* **SUPPLIED RECORDS**
::::::::::
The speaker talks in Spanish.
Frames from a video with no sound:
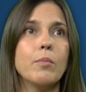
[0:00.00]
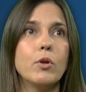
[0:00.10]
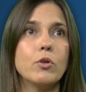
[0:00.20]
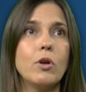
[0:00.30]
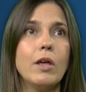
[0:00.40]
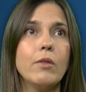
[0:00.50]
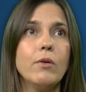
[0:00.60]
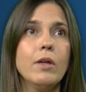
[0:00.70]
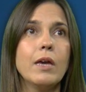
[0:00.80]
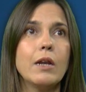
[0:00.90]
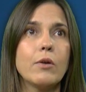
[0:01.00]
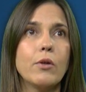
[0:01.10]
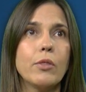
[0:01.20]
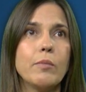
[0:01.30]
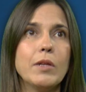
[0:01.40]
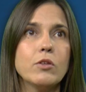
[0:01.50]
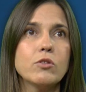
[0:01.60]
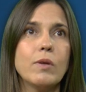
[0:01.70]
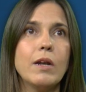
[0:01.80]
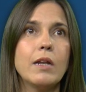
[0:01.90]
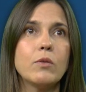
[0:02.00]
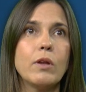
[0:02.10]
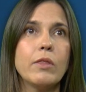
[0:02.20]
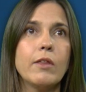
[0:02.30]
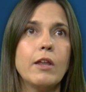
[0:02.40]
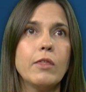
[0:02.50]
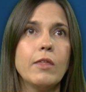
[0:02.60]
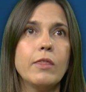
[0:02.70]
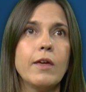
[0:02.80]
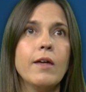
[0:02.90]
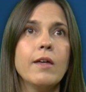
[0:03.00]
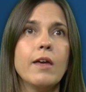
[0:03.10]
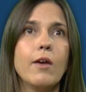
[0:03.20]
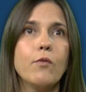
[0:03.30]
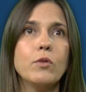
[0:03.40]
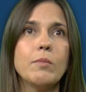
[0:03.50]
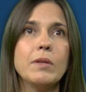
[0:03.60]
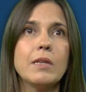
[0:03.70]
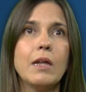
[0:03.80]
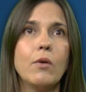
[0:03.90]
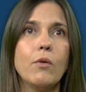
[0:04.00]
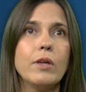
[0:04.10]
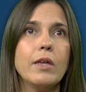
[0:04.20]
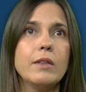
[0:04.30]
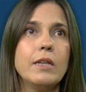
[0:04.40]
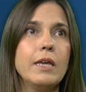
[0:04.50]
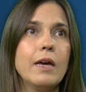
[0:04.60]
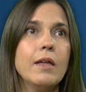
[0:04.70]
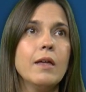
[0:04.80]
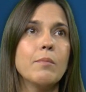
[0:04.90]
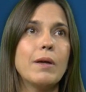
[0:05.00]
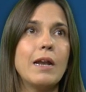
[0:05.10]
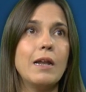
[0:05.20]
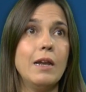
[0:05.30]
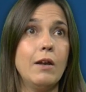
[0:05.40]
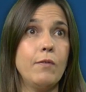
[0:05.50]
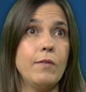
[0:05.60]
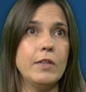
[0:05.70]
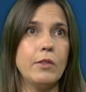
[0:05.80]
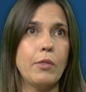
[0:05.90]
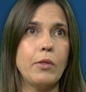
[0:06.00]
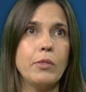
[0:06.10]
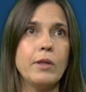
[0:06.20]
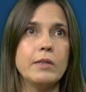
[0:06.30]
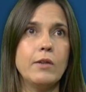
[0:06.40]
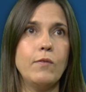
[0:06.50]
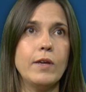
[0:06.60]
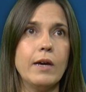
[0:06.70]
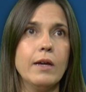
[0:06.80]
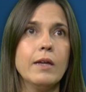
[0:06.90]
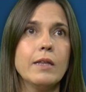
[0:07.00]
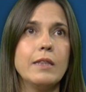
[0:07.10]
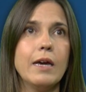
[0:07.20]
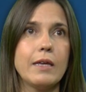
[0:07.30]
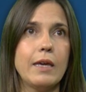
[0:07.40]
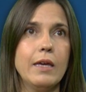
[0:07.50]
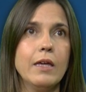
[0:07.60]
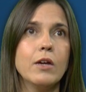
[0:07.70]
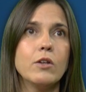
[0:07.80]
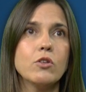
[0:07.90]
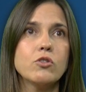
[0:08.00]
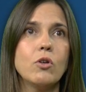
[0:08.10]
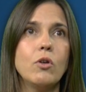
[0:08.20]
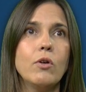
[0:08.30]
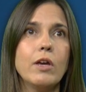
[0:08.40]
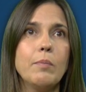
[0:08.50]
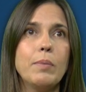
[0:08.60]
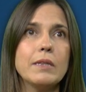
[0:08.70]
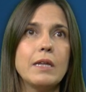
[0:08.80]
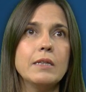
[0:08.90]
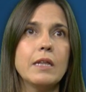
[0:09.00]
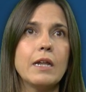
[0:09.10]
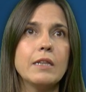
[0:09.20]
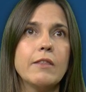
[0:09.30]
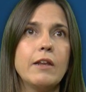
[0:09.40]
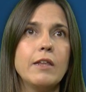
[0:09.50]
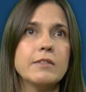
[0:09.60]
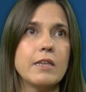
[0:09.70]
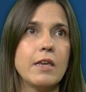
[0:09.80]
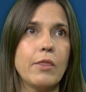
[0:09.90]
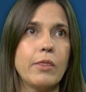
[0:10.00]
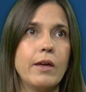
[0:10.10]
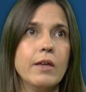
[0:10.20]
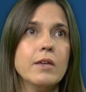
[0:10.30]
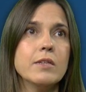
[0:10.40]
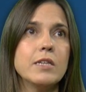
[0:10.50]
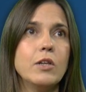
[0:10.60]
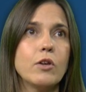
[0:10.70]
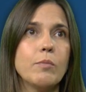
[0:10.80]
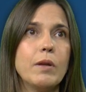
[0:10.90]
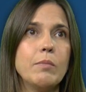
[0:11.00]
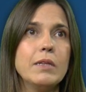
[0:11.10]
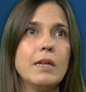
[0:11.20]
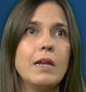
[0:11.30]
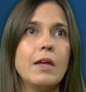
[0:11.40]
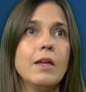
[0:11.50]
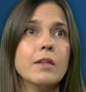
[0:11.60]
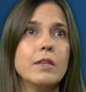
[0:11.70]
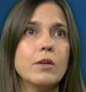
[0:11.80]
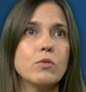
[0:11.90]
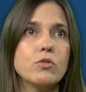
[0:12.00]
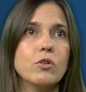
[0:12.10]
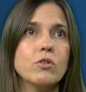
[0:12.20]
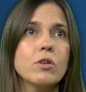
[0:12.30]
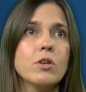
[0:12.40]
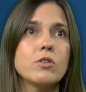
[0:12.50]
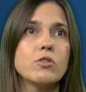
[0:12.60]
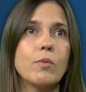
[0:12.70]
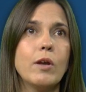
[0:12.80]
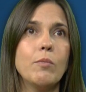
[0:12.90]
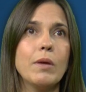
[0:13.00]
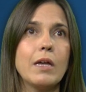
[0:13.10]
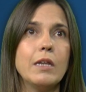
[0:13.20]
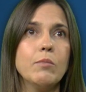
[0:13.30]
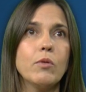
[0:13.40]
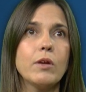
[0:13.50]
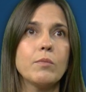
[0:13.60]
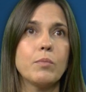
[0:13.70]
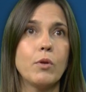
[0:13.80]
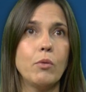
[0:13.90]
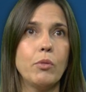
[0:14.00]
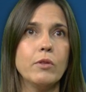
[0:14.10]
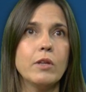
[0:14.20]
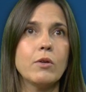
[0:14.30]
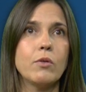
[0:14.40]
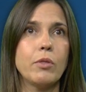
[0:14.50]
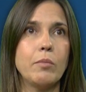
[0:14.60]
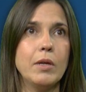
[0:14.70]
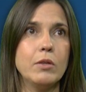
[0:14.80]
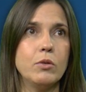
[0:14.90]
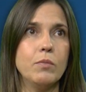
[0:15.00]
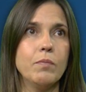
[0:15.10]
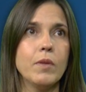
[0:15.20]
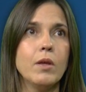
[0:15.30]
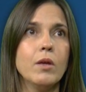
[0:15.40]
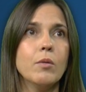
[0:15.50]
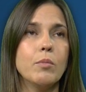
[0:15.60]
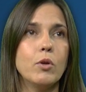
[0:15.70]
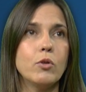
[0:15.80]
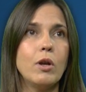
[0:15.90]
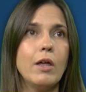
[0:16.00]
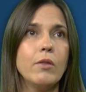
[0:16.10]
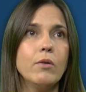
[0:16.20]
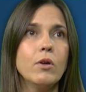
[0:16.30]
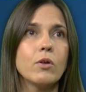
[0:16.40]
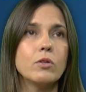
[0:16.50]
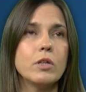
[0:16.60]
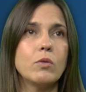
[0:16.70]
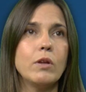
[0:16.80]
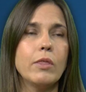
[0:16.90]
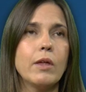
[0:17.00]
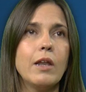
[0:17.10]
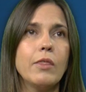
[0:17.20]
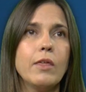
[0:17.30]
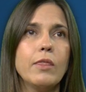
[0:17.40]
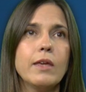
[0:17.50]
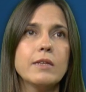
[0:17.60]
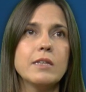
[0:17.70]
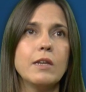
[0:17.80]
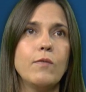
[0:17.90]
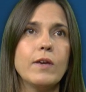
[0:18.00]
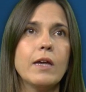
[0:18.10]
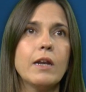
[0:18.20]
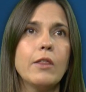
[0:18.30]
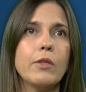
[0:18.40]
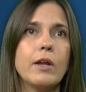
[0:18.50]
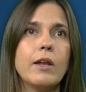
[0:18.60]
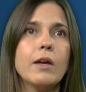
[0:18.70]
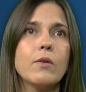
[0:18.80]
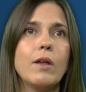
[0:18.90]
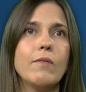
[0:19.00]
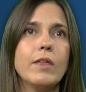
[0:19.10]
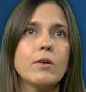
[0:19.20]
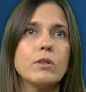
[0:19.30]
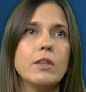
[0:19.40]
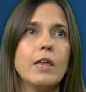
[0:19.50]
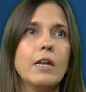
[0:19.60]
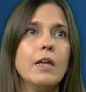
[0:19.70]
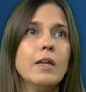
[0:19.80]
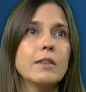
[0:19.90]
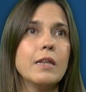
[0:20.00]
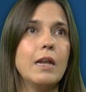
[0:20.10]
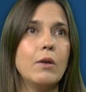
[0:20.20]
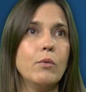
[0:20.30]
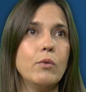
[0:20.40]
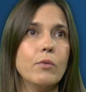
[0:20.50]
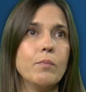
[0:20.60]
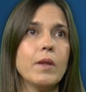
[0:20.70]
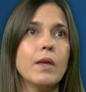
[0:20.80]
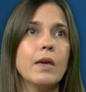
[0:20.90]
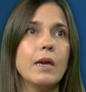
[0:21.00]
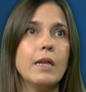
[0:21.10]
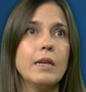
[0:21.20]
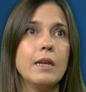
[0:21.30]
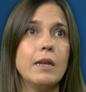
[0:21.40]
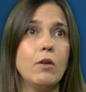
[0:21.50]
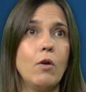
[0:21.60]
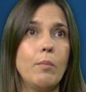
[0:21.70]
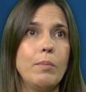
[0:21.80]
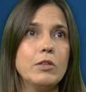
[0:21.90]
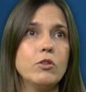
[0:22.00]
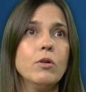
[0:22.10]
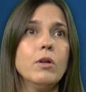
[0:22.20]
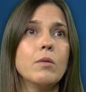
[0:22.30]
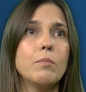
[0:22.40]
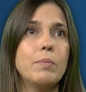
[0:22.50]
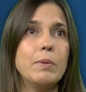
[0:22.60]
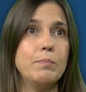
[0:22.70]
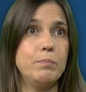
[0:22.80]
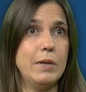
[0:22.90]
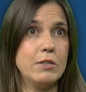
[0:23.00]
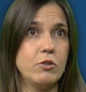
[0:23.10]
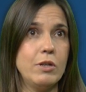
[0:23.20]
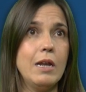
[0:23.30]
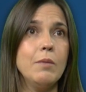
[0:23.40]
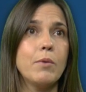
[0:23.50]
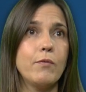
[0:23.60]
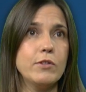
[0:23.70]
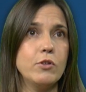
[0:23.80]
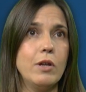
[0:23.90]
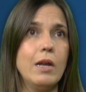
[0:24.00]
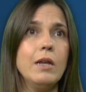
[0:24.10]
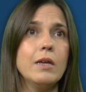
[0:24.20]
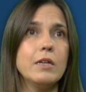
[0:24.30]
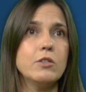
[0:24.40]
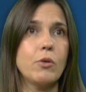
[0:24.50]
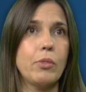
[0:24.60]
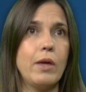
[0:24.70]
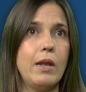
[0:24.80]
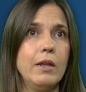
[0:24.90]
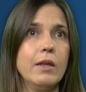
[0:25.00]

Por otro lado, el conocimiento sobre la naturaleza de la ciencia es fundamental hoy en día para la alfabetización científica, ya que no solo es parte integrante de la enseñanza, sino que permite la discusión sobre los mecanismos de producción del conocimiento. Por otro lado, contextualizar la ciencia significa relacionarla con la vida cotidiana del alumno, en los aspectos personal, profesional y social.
::::::::::
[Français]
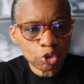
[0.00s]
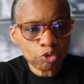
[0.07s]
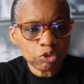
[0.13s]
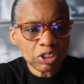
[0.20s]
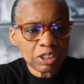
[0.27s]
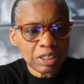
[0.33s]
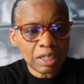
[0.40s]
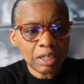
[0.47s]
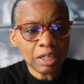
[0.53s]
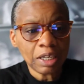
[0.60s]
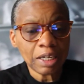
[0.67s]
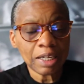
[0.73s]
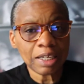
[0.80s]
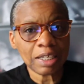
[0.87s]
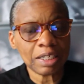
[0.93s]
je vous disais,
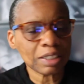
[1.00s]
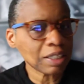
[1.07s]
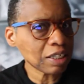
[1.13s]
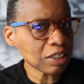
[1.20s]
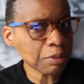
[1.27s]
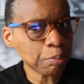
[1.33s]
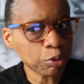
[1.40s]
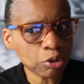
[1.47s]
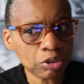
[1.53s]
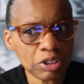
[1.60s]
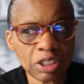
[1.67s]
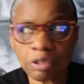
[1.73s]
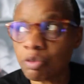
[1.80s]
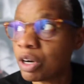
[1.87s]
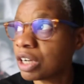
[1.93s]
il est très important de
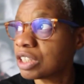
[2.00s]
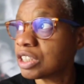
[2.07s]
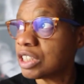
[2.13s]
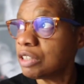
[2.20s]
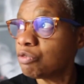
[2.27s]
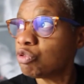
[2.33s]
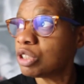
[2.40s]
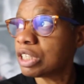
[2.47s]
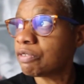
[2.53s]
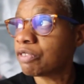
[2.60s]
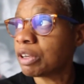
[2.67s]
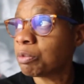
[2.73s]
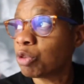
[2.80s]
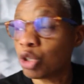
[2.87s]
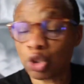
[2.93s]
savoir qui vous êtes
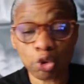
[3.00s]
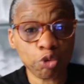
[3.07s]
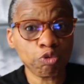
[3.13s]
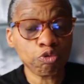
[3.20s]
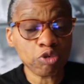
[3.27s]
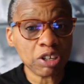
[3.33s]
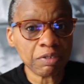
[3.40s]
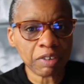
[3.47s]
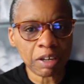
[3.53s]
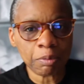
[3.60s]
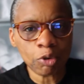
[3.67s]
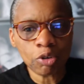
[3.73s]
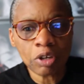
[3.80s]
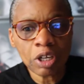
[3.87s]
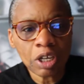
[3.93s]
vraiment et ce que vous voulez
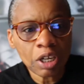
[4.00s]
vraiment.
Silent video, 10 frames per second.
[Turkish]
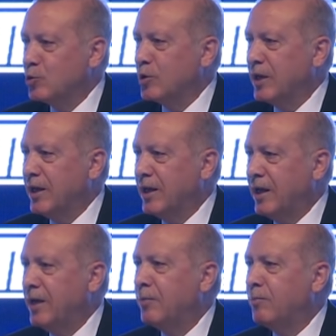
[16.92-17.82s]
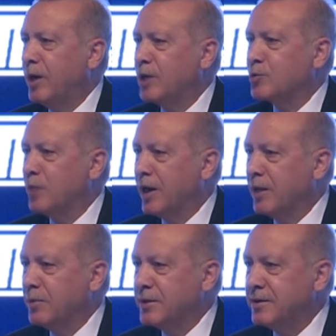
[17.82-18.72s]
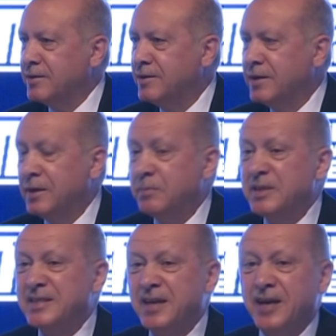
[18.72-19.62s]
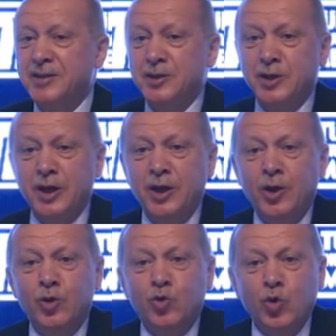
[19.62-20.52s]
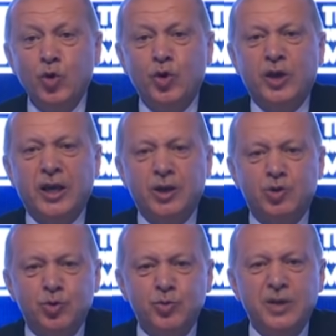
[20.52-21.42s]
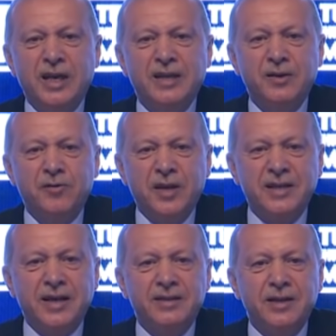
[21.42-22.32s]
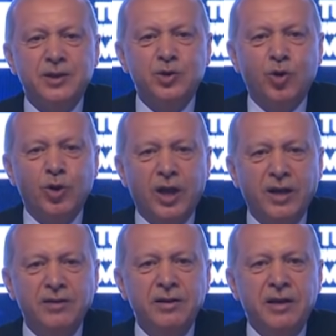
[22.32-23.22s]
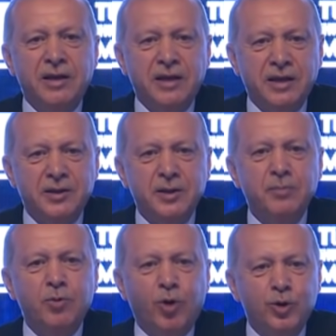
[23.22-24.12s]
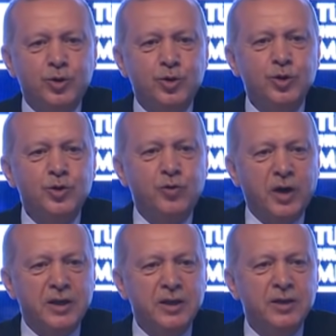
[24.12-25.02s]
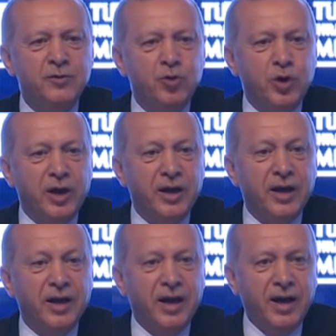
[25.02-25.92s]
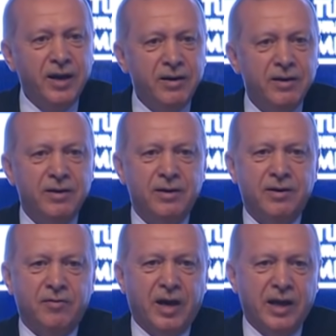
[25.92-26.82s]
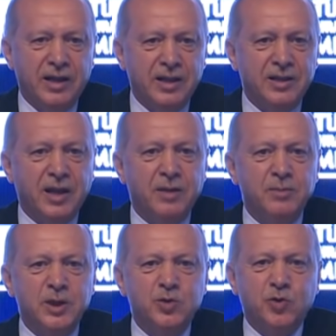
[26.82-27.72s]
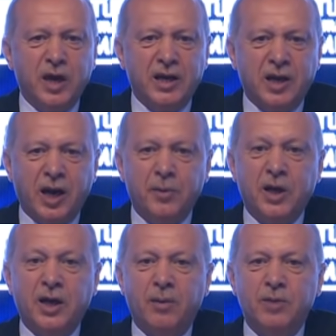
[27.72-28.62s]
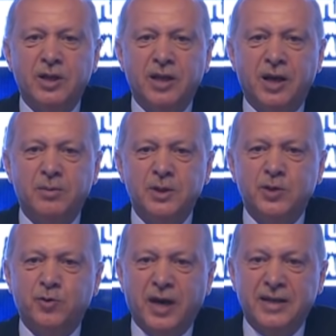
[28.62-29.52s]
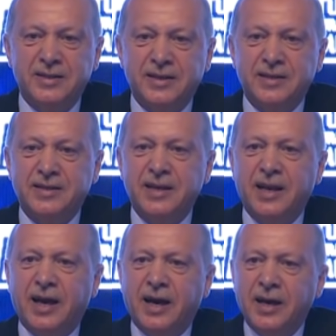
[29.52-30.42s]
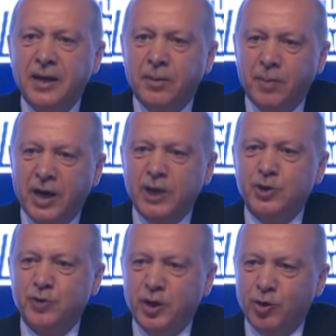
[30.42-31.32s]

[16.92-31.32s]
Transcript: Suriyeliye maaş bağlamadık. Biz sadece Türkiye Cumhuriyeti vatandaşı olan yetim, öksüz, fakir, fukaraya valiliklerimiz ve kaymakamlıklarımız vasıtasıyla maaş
::::::::::
* **WORK INSTRUCTIONS**
Please filter the listing down to lines that include the word "video".

* **RESPONSE**
Frames from a video with no sound:
Silent video, 10 frames per second.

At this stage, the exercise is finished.